Make deep learning models run fast on embedded hardware

There are huge benefits to running deep learning models “at the edge”, on hardware that is connected directly to sensors.

This is a companion discussion topic for the original entry at

I think this article is rather silly. That STM 32 processor is very new and very large compared to most embedded processors.

Actually, extremely large and power hungry compared to most iot processors.

SiLabs is better for low power per MHz and still has now where near the processing power needed.

I think the real issue here is that people are trying to develop ml algorithms only on larger processors with tons of ram. If you think in terms of the cellular automata used in Wolfram, that would be a much better solution although still going to be extremely power hungry for any iot device.

Hi @wher0001, this ST target is not the only thing we support :slight_smile: Support includes low-power SiLabs and Nordic silicon, and deployment on anything from 16-bit MCUs to Cortex-M7 depending on the workload you need. For basic things like machine monitoring you can get pretty far with a high-end 16-bit MCU or low-end Cortex-M0+. Here are some real-life performance metrics with time per inference and RAM usage over some MCUs:

And very large compared to most embedded processors.

This is changing quickly though, there’s 17 billion (!) MCUs with Cortex-M MCUs shipping every year. Virtually all of them are able to run some form of ML. Here’s some of my own takes on that:

Those numbers include RX/TX in Bluetooth Smart, BT mesh, WiFi, any other protocol to get the data out wirelessly?

You have to be able to transmit something or the device is useless.

What HW resources, such as clocks, gpio, ADC, are being utilized during these tests to actually get the data to the algorithms? What is their usage?

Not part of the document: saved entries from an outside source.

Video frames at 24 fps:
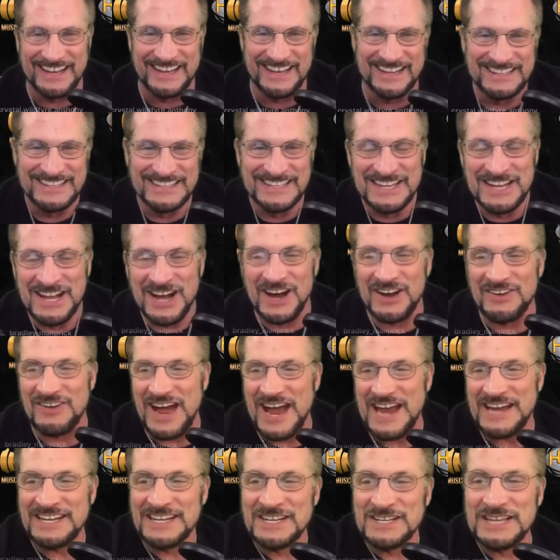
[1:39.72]
All right,
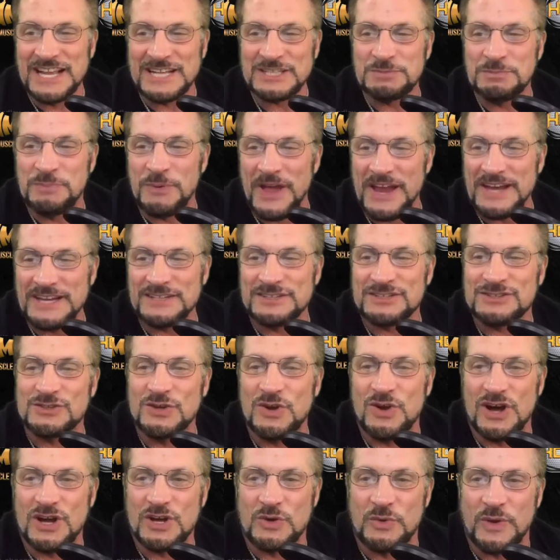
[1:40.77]
let's play the song
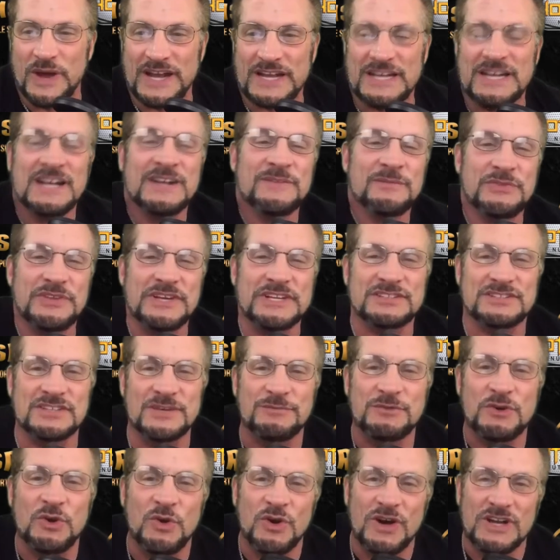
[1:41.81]
quick. This, of
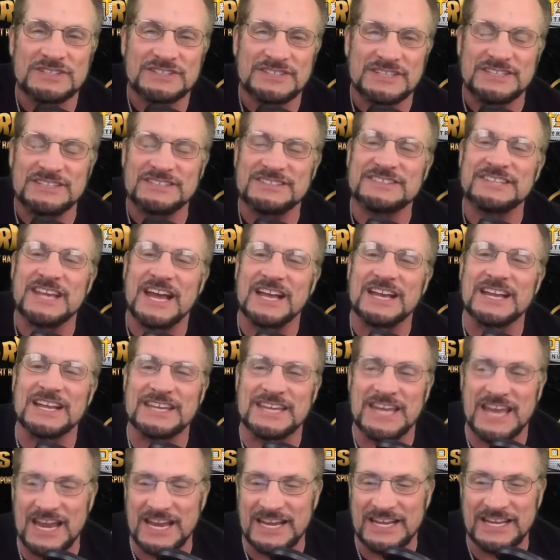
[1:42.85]
course, is
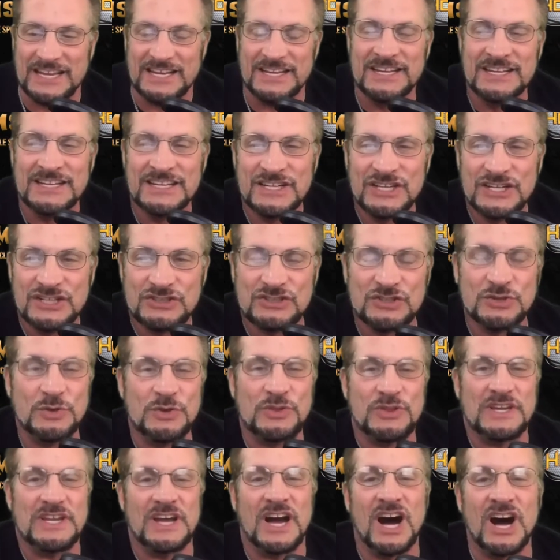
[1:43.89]
dedicated to the
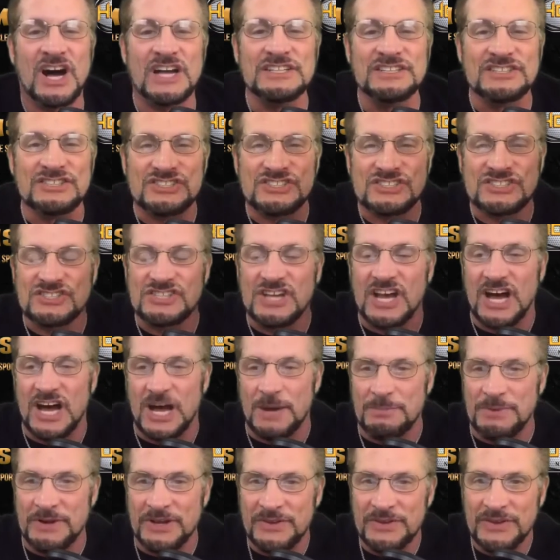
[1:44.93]
unsub
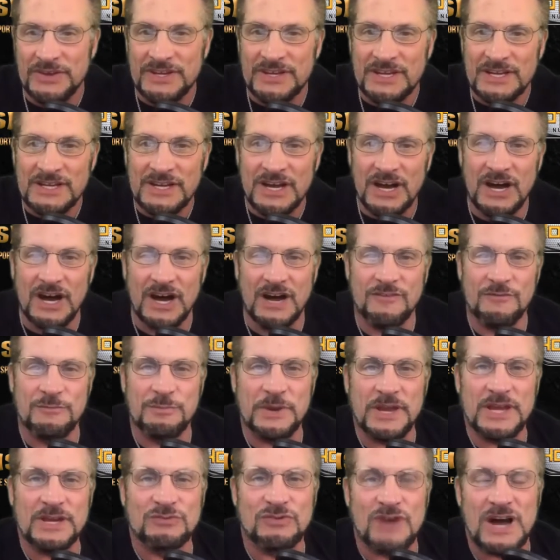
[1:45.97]
of Big
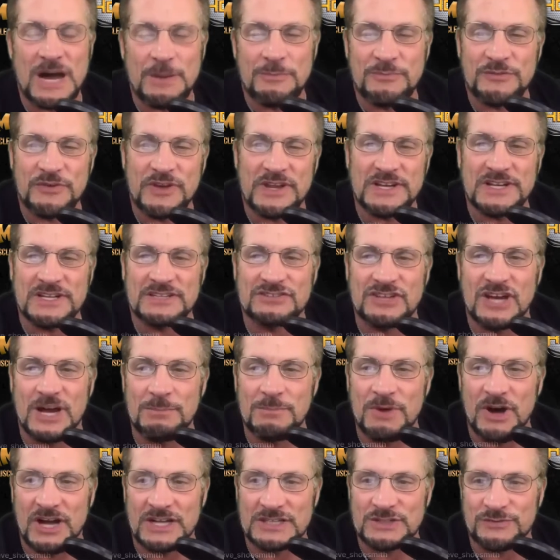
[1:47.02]
Rob Fitness on March
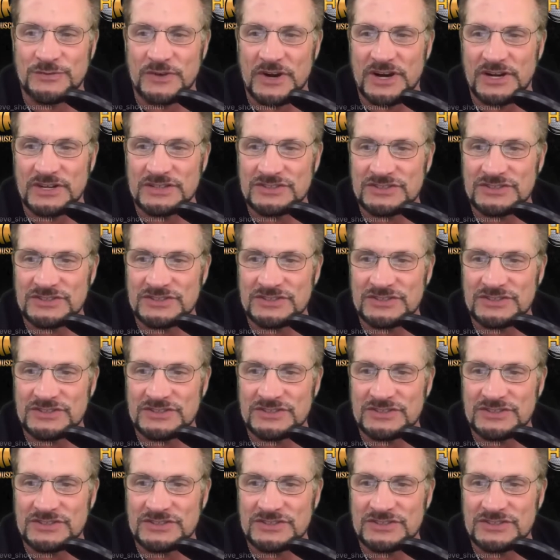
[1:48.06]
1st.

You have to be able to sample the data to input something into the algorithms.

I’ve been working in the embedded world since we had 64bytes of RAM. I’ve worked on multiple devices that were extremely low-powered and battery operated devices.

The ML algorithms are easy to code up. It’s another thing to have them running on a product that is already RAM and power constrained but still requires signal processing to acquire the data and wireless means to output the data.

Do you have any real-world scenarios like this analyzed?

Sure, but that’s left out here because you need to do that anyway for your control loop. The amount of power you use to get data from the sensor, or off to the network, won’t change just because the control loop runs an ML algorithm. In the end it’s all math, whether you’ve handcoded this in Matlab, or because it’s generated code that runs an ML algorithm (it’s vector multiplications all the way down).

Just measuring the time spent on inferencing is the fairest way of assessing that.